WHAT YOU ARE ASKED TO DO: Could you output every record below exactly, leaving out the pictures?

SOURCE MATERIAL:
====================

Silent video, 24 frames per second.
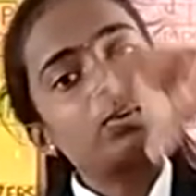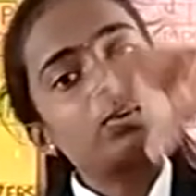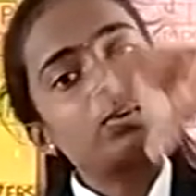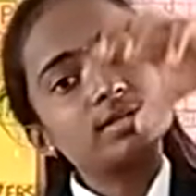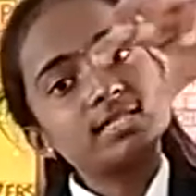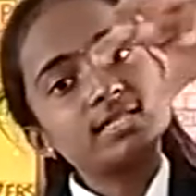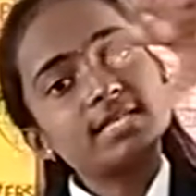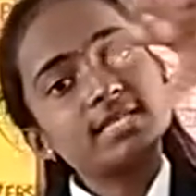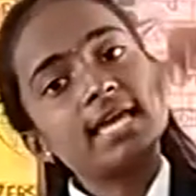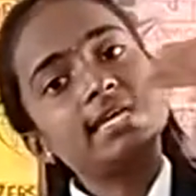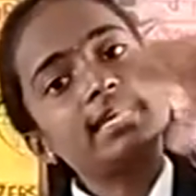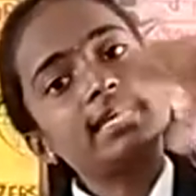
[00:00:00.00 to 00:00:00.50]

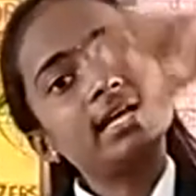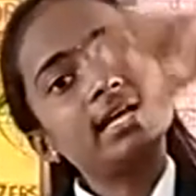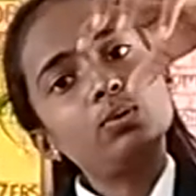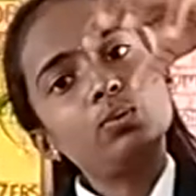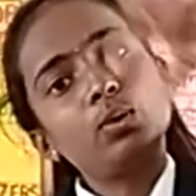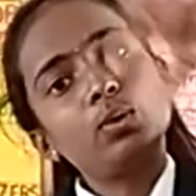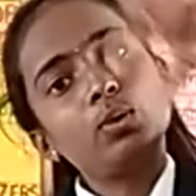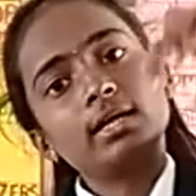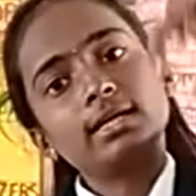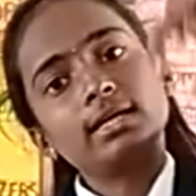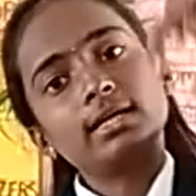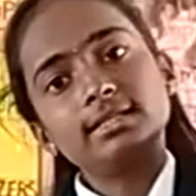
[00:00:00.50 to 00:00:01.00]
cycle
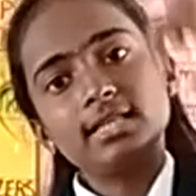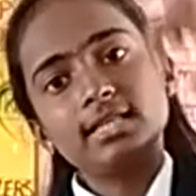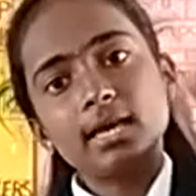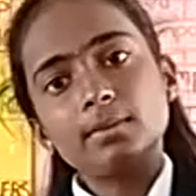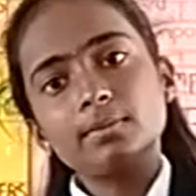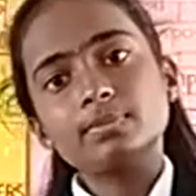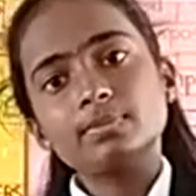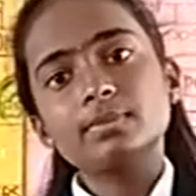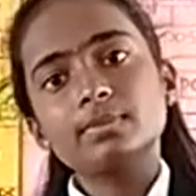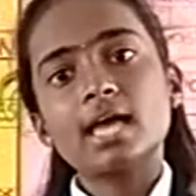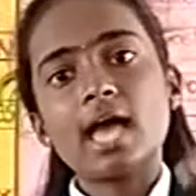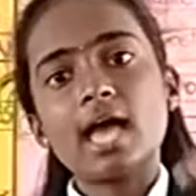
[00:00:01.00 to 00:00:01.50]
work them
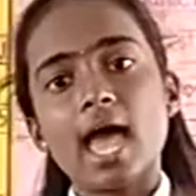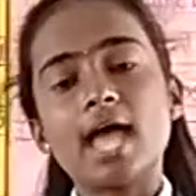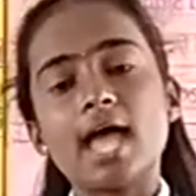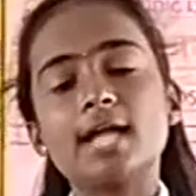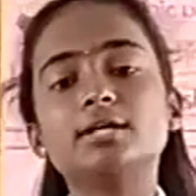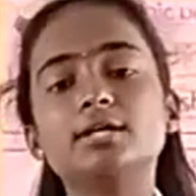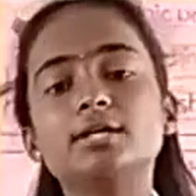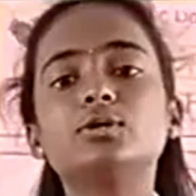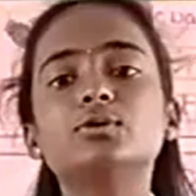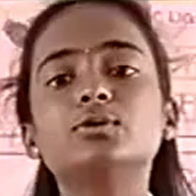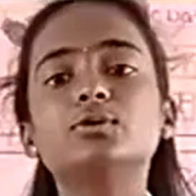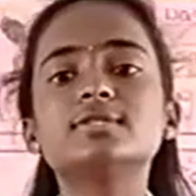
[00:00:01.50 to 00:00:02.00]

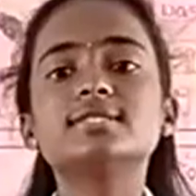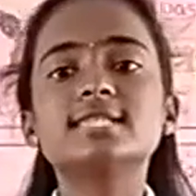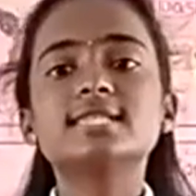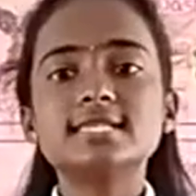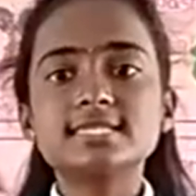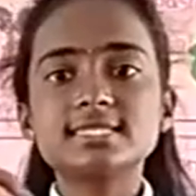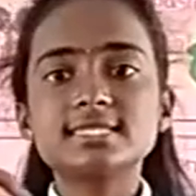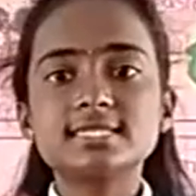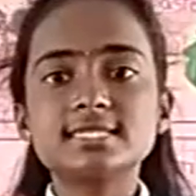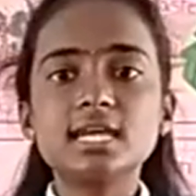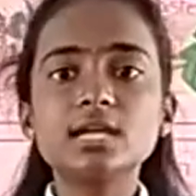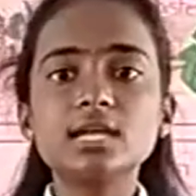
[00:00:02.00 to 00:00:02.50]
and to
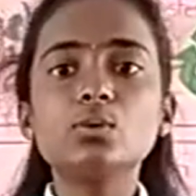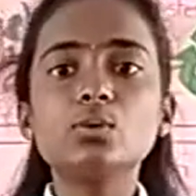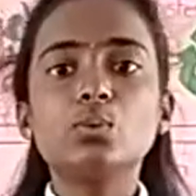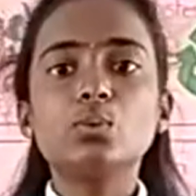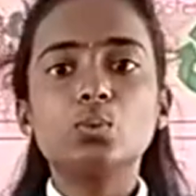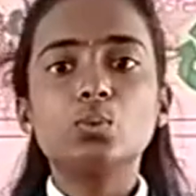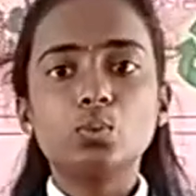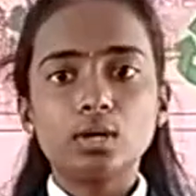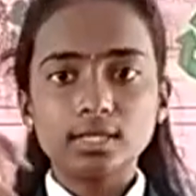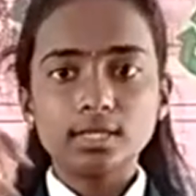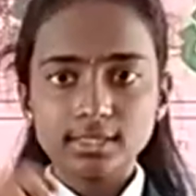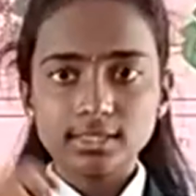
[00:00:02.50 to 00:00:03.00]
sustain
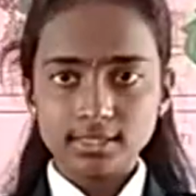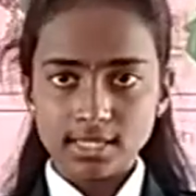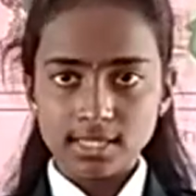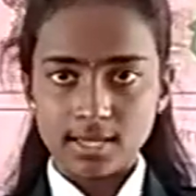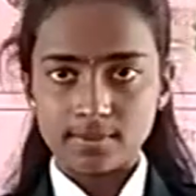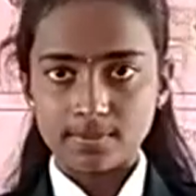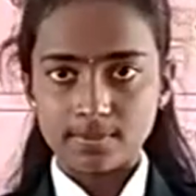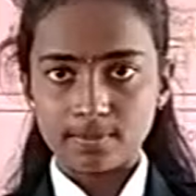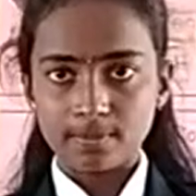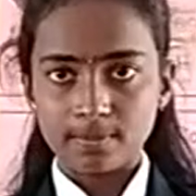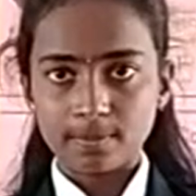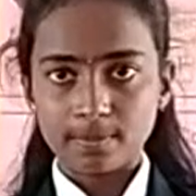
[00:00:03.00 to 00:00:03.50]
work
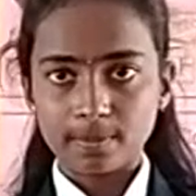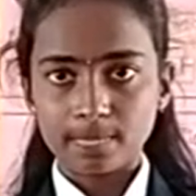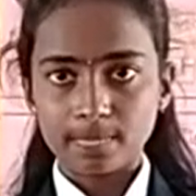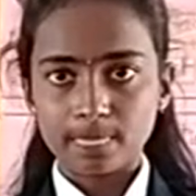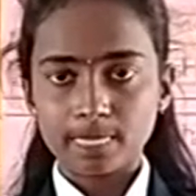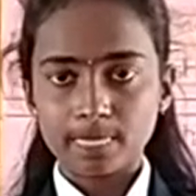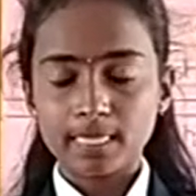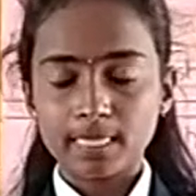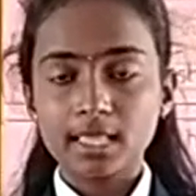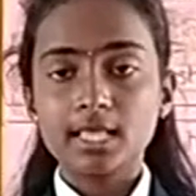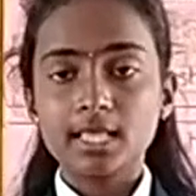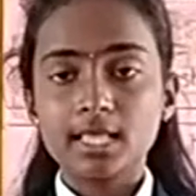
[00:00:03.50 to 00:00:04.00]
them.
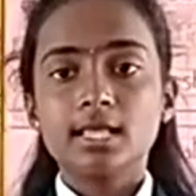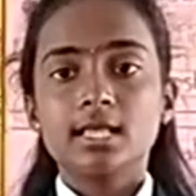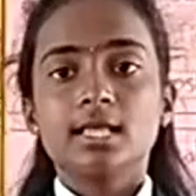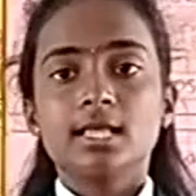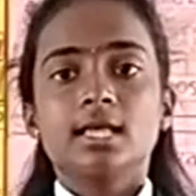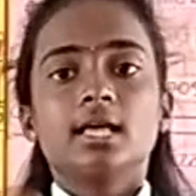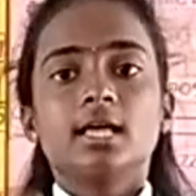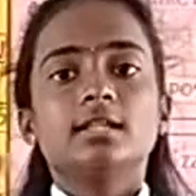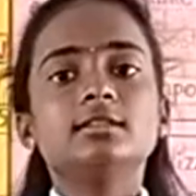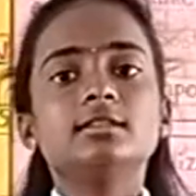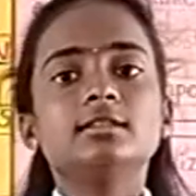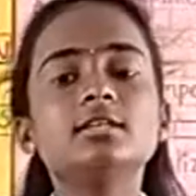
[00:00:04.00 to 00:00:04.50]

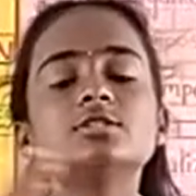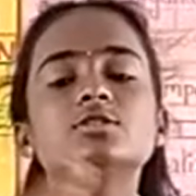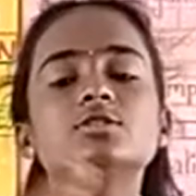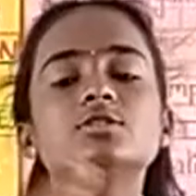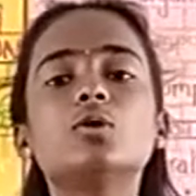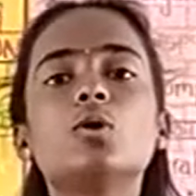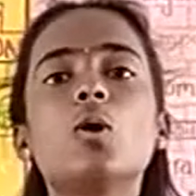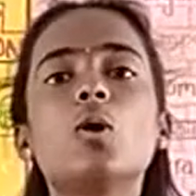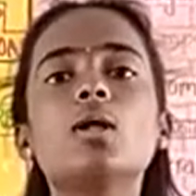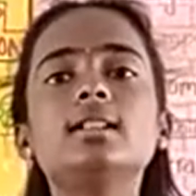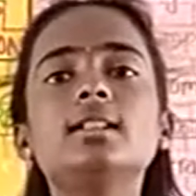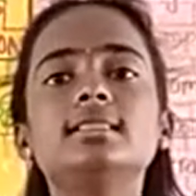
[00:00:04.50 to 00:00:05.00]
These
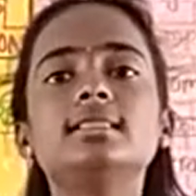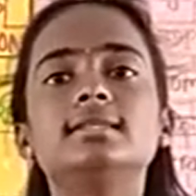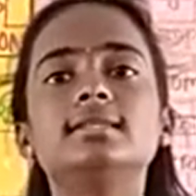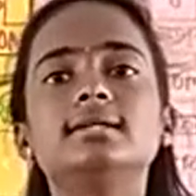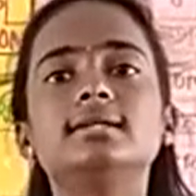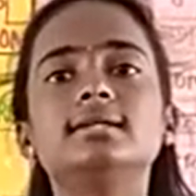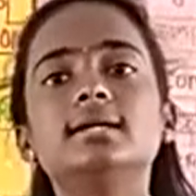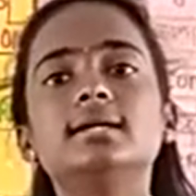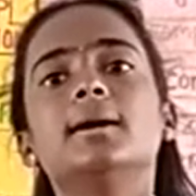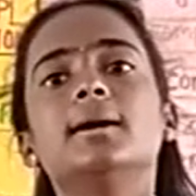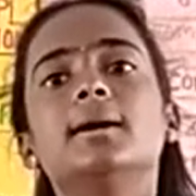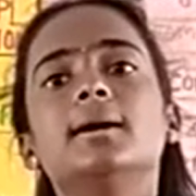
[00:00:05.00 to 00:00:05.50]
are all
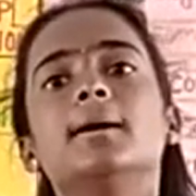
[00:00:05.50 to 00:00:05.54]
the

====================

ANSWER SECTION:
Silent video, 24 frames per second.
[00:00:00.00 to 00:00:00.50]

[00:00:00.50 to 00:00:01.00]
cycle
[00:00:01.00 to 00:00:01.50]
work them
[00:00:01.50 to 00:00:02.00]

[00:00:02.00 to 00:00:02.50]
and to
[00:00:02.50 to 00:00:03.00]
sustain
[00:00:03.00 to 00:00:03.50]
work
[00:00:03.50 to 00:00:04.00]
them.
[00:00:04.00 to 00:00:04.50]

[00:00:04.50 to 00:00:05.00]
These
[00:00:05.00 to 00:00:05.50]
are all
[00:00:05.50 to 00:00:05.54]
the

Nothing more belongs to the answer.